Your task is to give the number of lines below that contain "Silent". Give no other text.

Records drawn from a dataset
┄┄┄┄┄┄┄┄┄┄

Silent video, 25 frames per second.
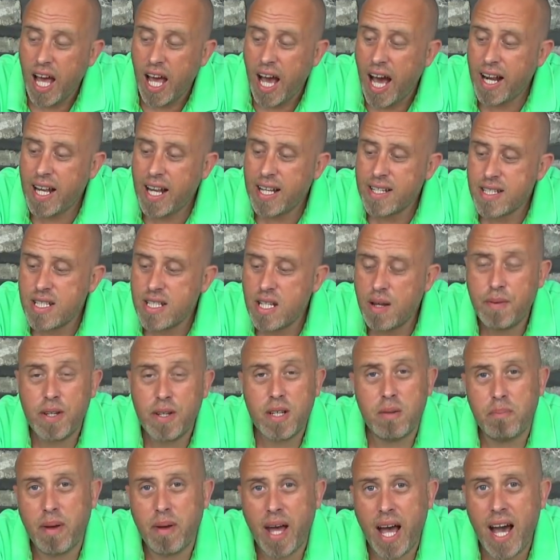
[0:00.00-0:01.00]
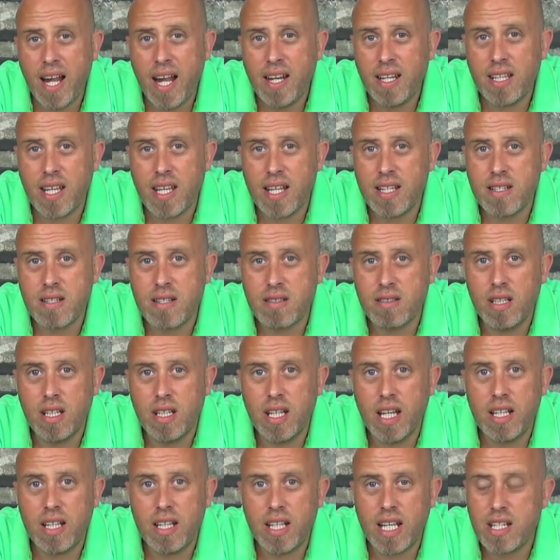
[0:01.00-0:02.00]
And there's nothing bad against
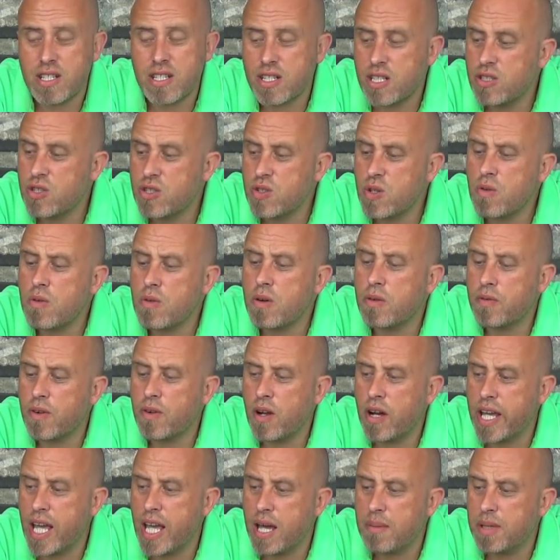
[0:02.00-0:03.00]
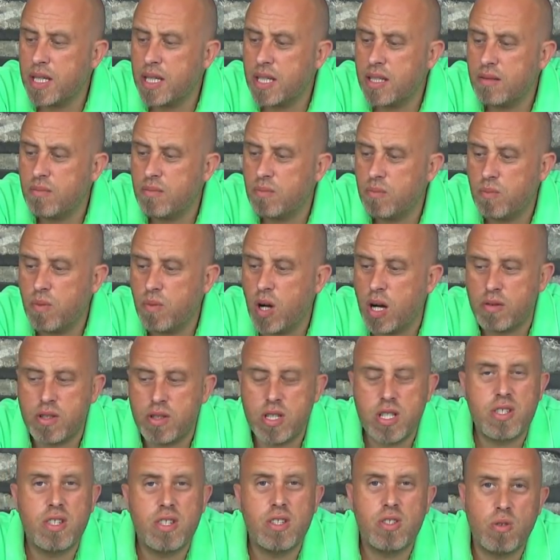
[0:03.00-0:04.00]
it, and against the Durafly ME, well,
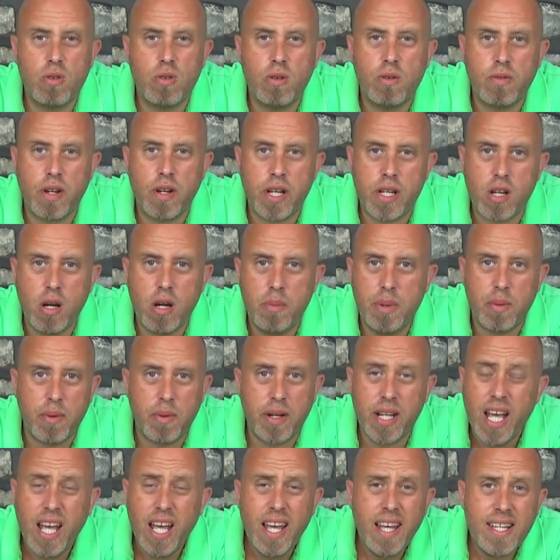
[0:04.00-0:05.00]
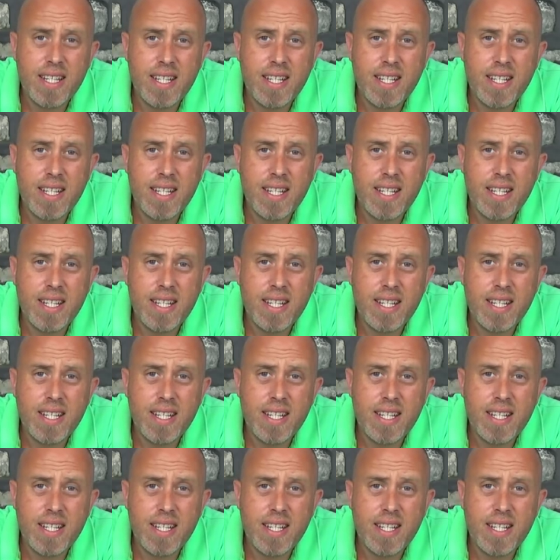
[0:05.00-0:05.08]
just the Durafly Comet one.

┄┄┄┄┄┄┄┄┄┄

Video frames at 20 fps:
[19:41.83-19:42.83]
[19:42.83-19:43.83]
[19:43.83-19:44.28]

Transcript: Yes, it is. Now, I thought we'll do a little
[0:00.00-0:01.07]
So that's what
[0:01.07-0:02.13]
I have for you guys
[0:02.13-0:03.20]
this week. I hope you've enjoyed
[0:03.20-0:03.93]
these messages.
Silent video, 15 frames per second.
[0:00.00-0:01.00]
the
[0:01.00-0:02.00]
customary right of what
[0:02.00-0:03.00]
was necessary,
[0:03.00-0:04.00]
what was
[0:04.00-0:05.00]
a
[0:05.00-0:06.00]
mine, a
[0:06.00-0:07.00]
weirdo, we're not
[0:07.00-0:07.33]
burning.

┄┄┄┄┄┄┄┄┄┄

*Problem solution*.
2